(Dataset entries)
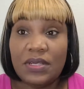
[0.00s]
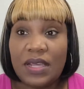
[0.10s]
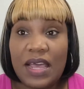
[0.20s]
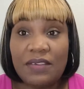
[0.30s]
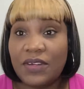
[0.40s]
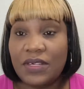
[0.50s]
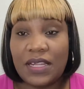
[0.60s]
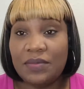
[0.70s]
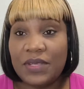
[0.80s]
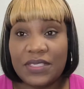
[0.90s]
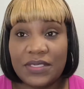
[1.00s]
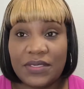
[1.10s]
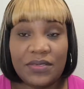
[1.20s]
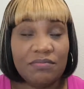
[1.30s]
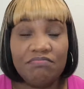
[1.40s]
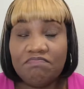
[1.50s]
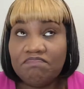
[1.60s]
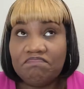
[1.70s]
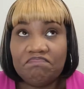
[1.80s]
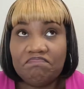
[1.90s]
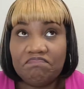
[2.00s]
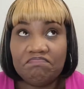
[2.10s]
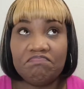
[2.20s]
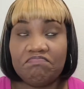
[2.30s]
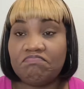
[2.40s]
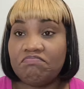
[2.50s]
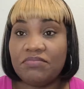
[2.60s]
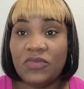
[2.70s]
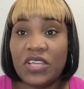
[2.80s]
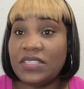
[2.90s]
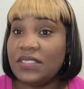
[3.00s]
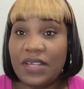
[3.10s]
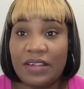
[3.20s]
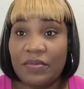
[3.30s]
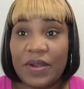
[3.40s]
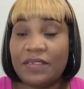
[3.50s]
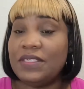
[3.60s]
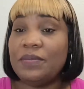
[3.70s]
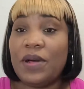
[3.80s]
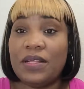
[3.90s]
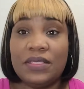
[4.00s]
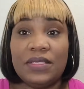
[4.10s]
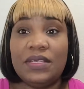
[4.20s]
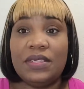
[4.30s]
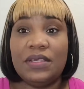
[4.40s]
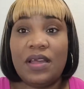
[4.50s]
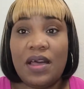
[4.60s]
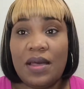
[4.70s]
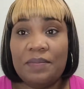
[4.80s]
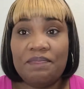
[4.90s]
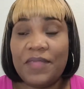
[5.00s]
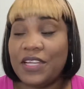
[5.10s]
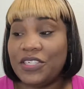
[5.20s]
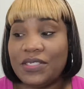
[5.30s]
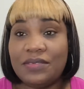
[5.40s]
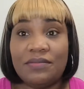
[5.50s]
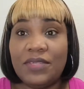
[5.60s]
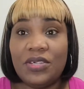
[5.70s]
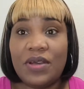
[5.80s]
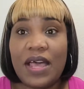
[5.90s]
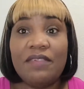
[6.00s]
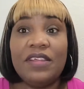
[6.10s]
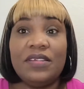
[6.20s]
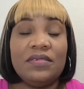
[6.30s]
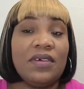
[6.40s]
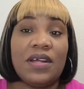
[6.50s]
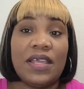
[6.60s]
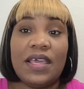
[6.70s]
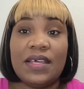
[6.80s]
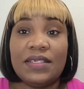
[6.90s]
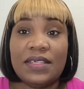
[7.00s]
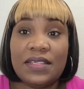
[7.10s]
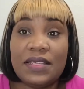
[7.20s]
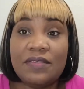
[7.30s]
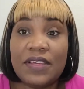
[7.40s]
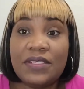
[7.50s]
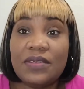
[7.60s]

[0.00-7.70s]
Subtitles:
have online business, you can still have a privacy policy and just, have it on hand in the event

• Task directions: Although the records include pictures, output only their text, exactly and completely.

• Written answer:
[0.00s]
[0.10s]
[0.20s]
[0.30s]
[0.40s]
[0.50s]
[0.60s]
[0.70s]
[0.80s]
[0.90s]
[1.00s]
[1.10s]
[1.20s]
[1.30s]
[1.40s]
[1.50s]
[1.60s]
[1.70s]
[1.80s]
[1.90s]
[2.00s]
[2.10s]
[2.20s]
[2.30s]
[2.40s]
[2.50s]
[2.60s]
[2.70s]
[2.80s]
[2.90s]
[3.00s]
[3.10s]
[3.20s]
[3.30s]
[3.40s]
[3.50s]
[3.60s]
[3.70s]
[3.80s]
[3.90s]
[4.00s]
[4.10s]
[4.20s]
[4.30s]
[4.40s]
[4.50s]
[4.60s]
[4.70s]
[4.80s]
[4.90s]
[5.00s]
[5.10s]
[5.20s]
[5.30s]
[5.40s]
[5.50s]
[5.60s]
[5.70s]
[5.80s]
[5.90s]
[6.00s]
[6.10s]
[6.20s]
[6.30s]
[6.40s]
[6.50s]
[6.60s]
[6.70s]
[6.80s]
[6.90s]
[7.00s]
[7.10s]
[7.20s]
[7.30s]
[7.40s]
[7.50s]
[7.60s]

[0.00-7.70s]
Subtitles:
have online business, you can still have a privacy policy and just, have it on hand in the event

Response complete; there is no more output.